Extracted records →
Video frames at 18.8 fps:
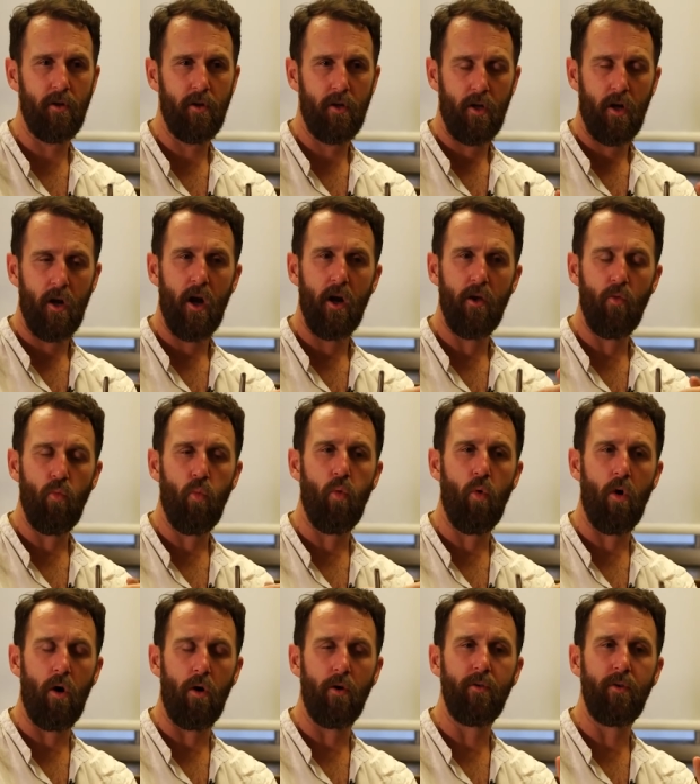mm-hmm. and
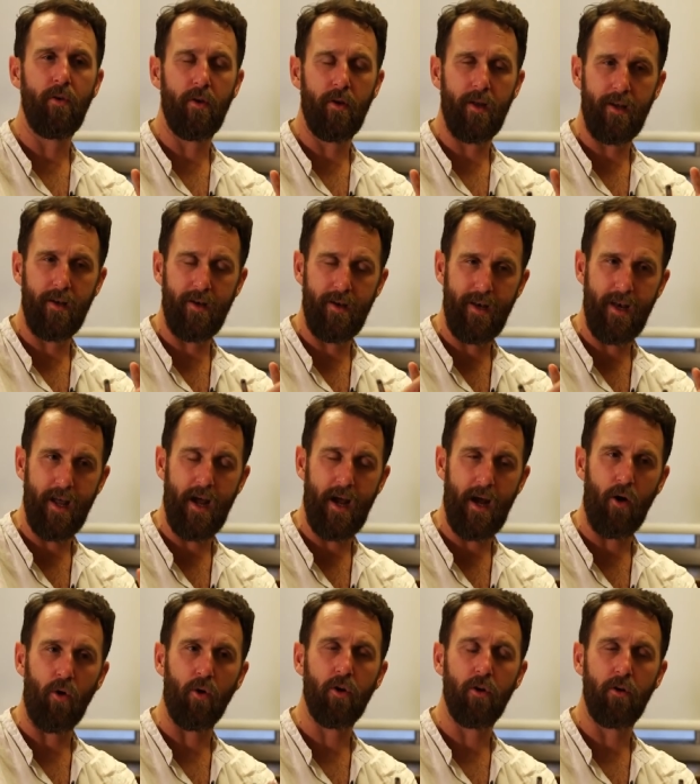what
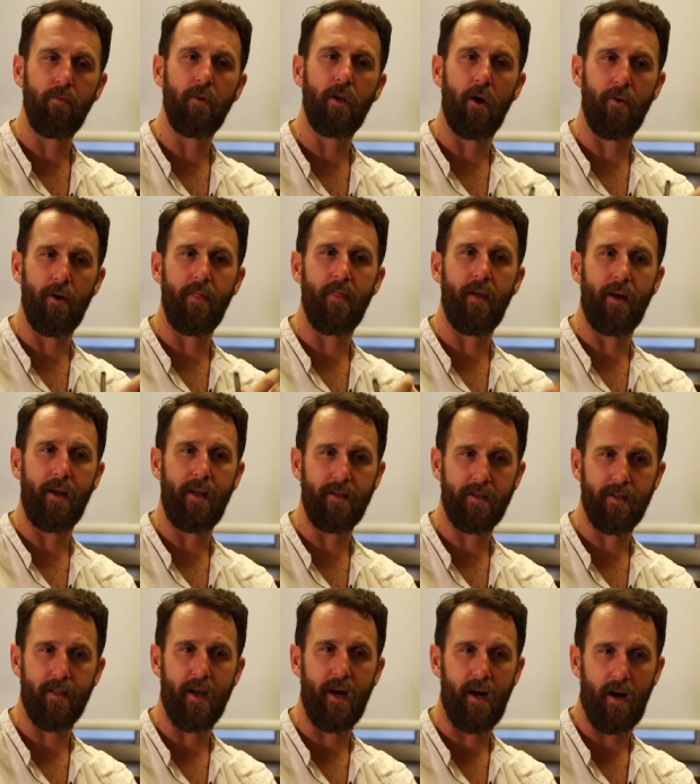now can go in that,
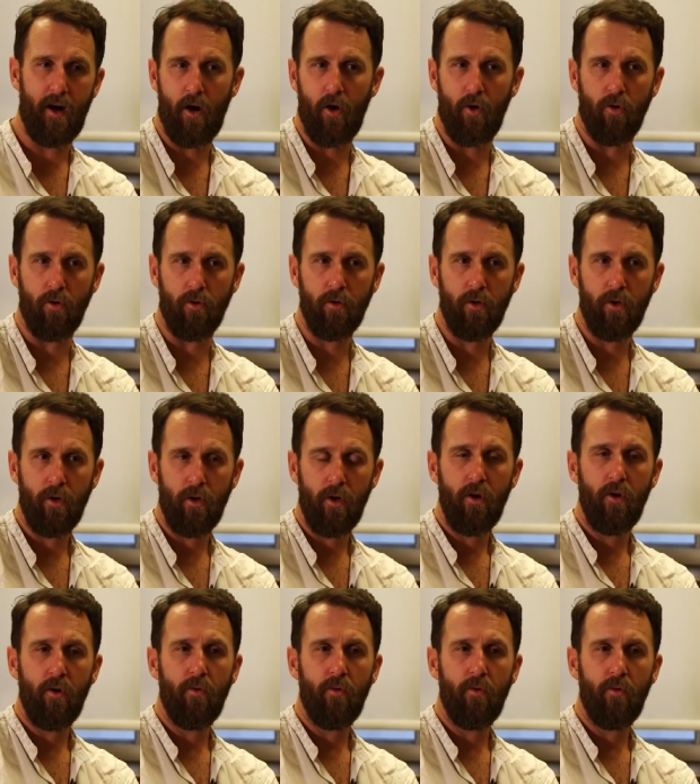into that hole. Yeah.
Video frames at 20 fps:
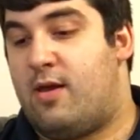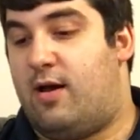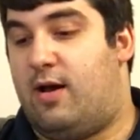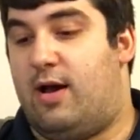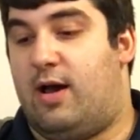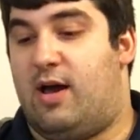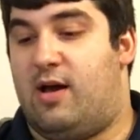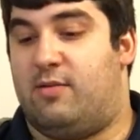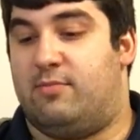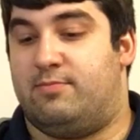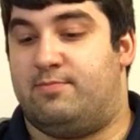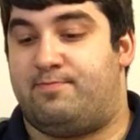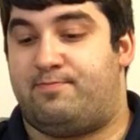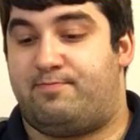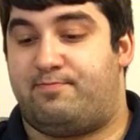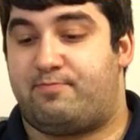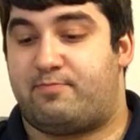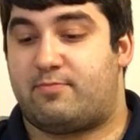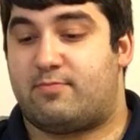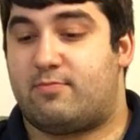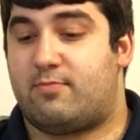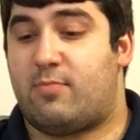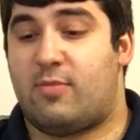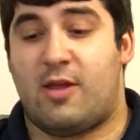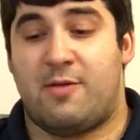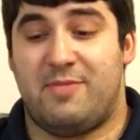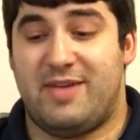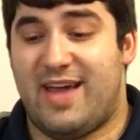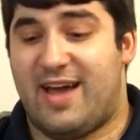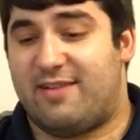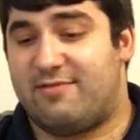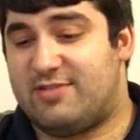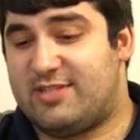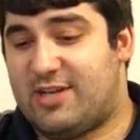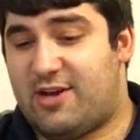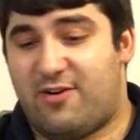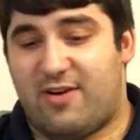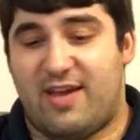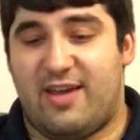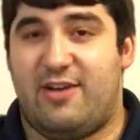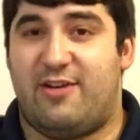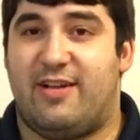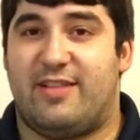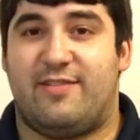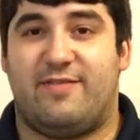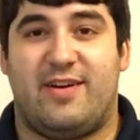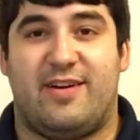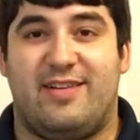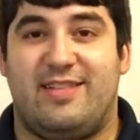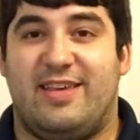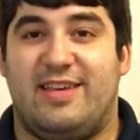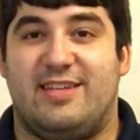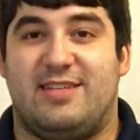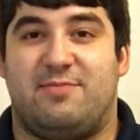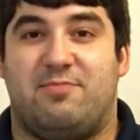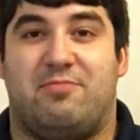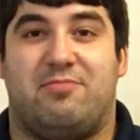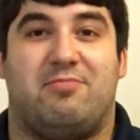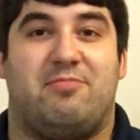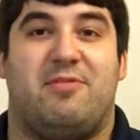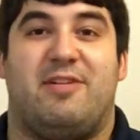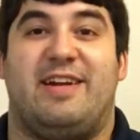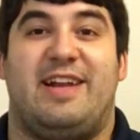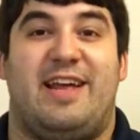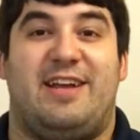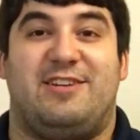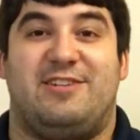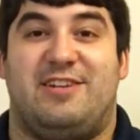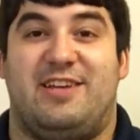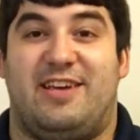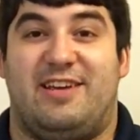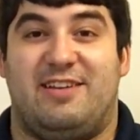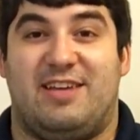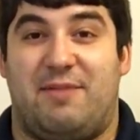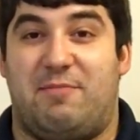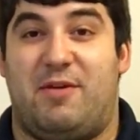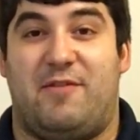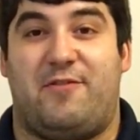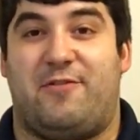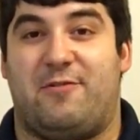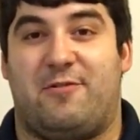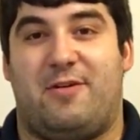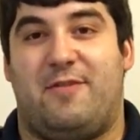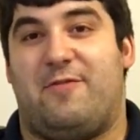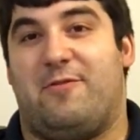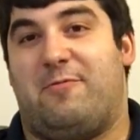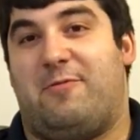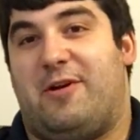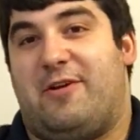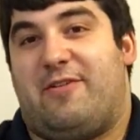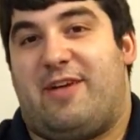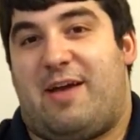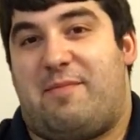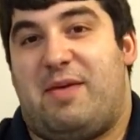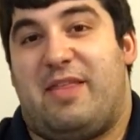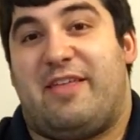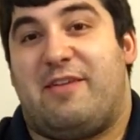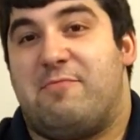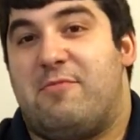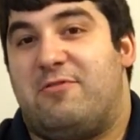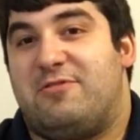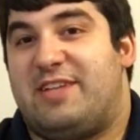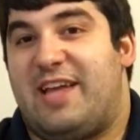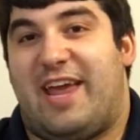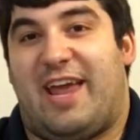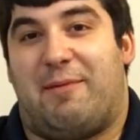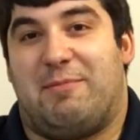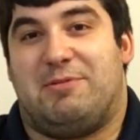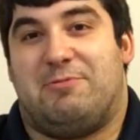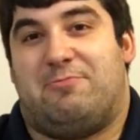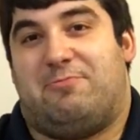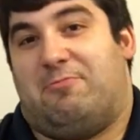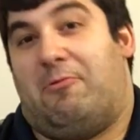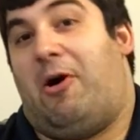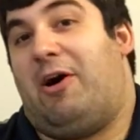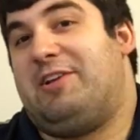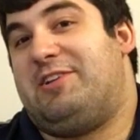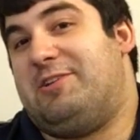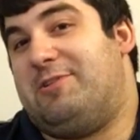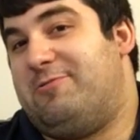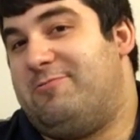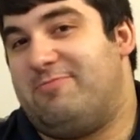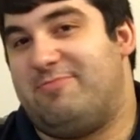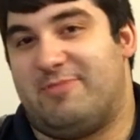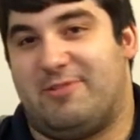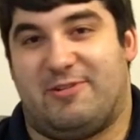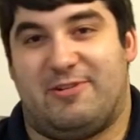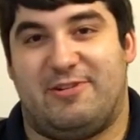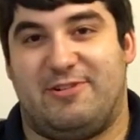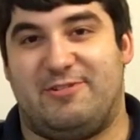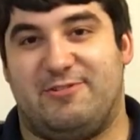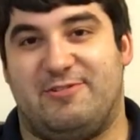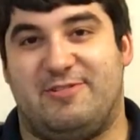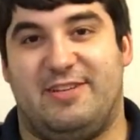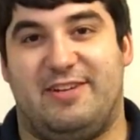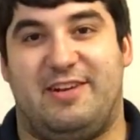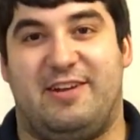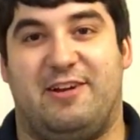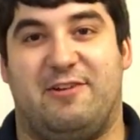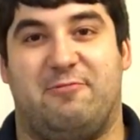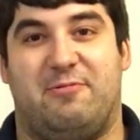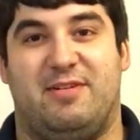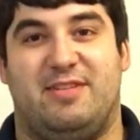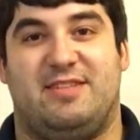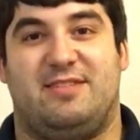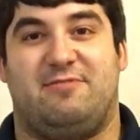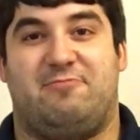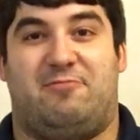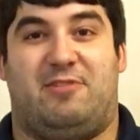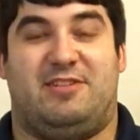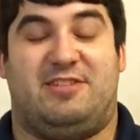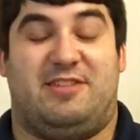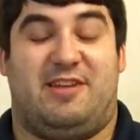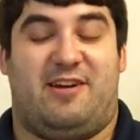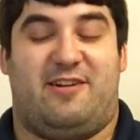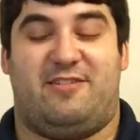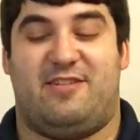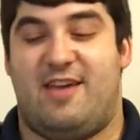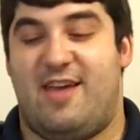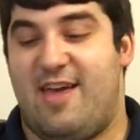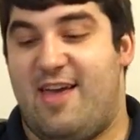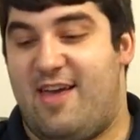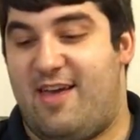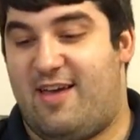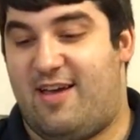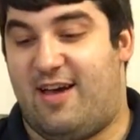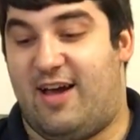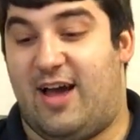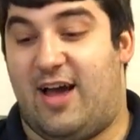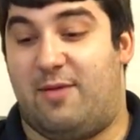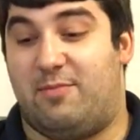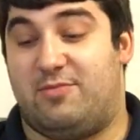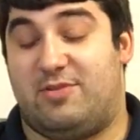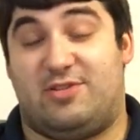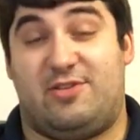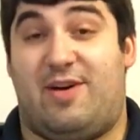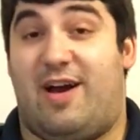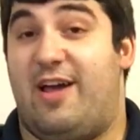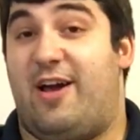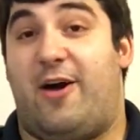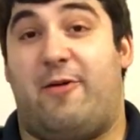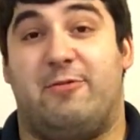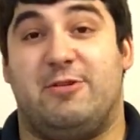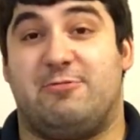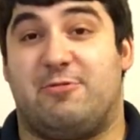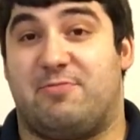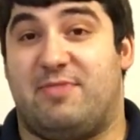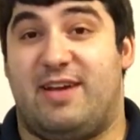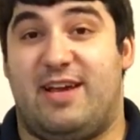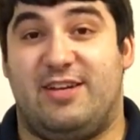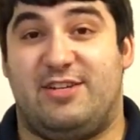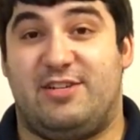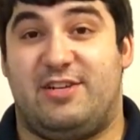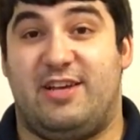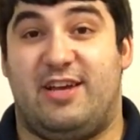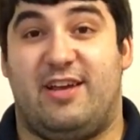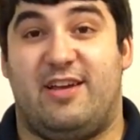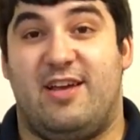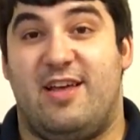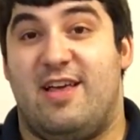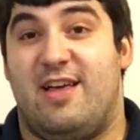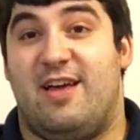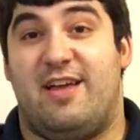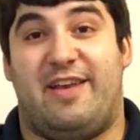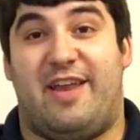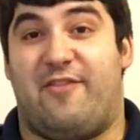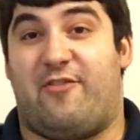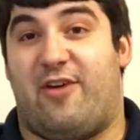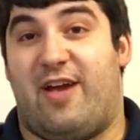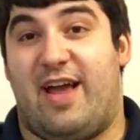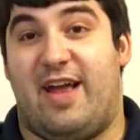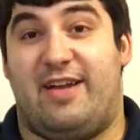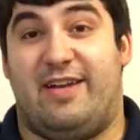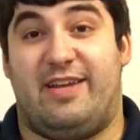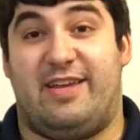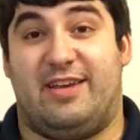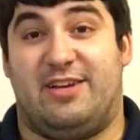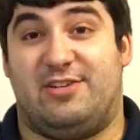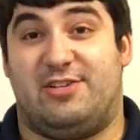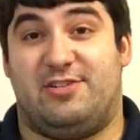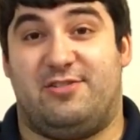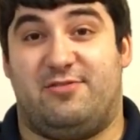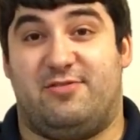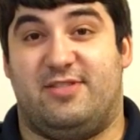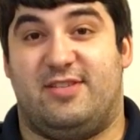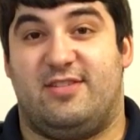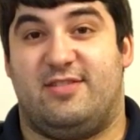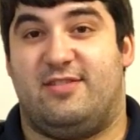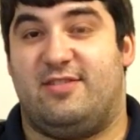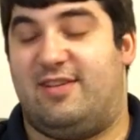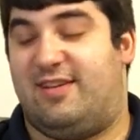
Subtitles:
But yeah, so, at the very least, bring an HT. If you're wondering, I think most hams want to. They're interested to hear what's there. So I always bring my HT, never had any issues.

About this task →
Return all the records exactly. Skip the pictures.

Answer to this exercise →
Video frames at 18.8 fps:
mm-hmm. and
what
now can go in that,
into that hole. Yeah.
Video frames at 20 fps:
Subtitles:
But yeah, so, at the very least, bring an HT. If you're wondering, I think most hams want to. They're interested to hear what's there. So I always bring my HT, never had any issues.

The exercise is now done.